Espaçons. L’art de ce texte, c’est l’air qu’il fait circuler entre ses paravents. Les enchaînements sont invisibles, tout paraît improvisé ou juxtaposé. Il induit en agglutinant plutôt qu’en démontrant, en accolant et en décollant plotôt qu’en exhibant la nécessité continue et analogique, enseignante, étouffante, d’une rhétorique discursive.
–; Glas ; 1974 ; pp. 88 Jacques Derrida
Whitespace joue le trait inénarrable, pareil au Carbon (cf. zigzag) de Servovalve, à l’intérieur de la programmation elle-même. La machine pousse le jeu de la programmation jusqu’à la parodie, en redoublant son illisibilité intrinsèque comme un trait figuratif, comme figure même de ce qui est à l’œuvre.
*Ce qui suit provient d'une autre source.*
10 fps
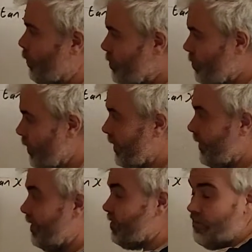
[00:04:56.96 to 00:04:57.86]
r squared
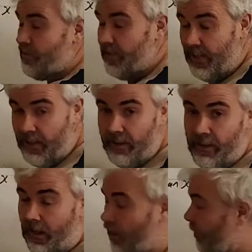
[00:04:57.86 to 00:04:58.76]
is just the
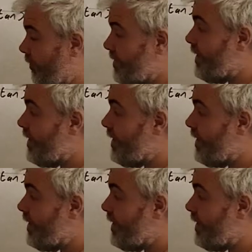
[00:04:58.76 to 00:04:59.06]
area of aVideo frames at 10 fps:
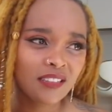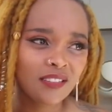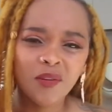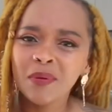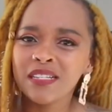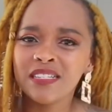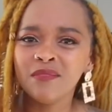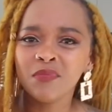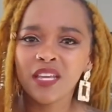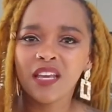No man
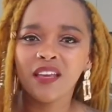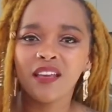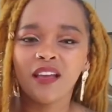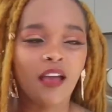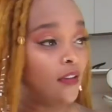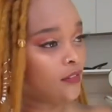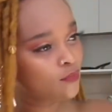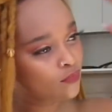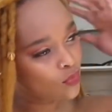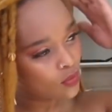dim ke,
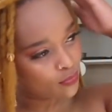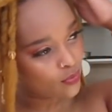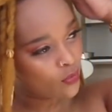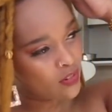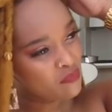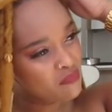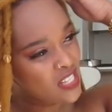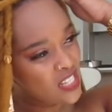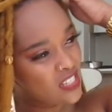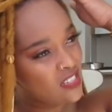I probably
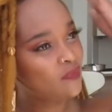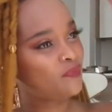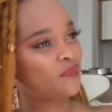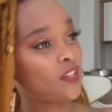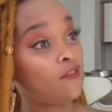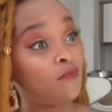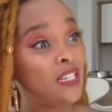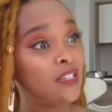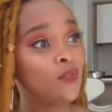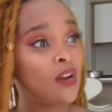me, I've
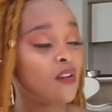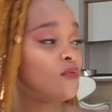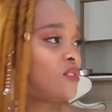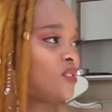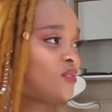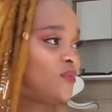been around so.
Du coup l’effet critique de ce language vis-à-vis des languages informatiques, le rôle qu’il joue de parodie, de répétition, introduit une lecture ironique du language informatique en général. Il s’agit d’une lecture abstraite du système d’écriture informatique, d’une lecture récursive du dispositif. Si le jeu de la récursion, du meta, c’est-à-dire le jeu d’abstraire des effets des systèmes et des dispositifs — si ce jeu du meta faisait partie intégrante de la création artistique, alors Whitespace serait en haut de la pile.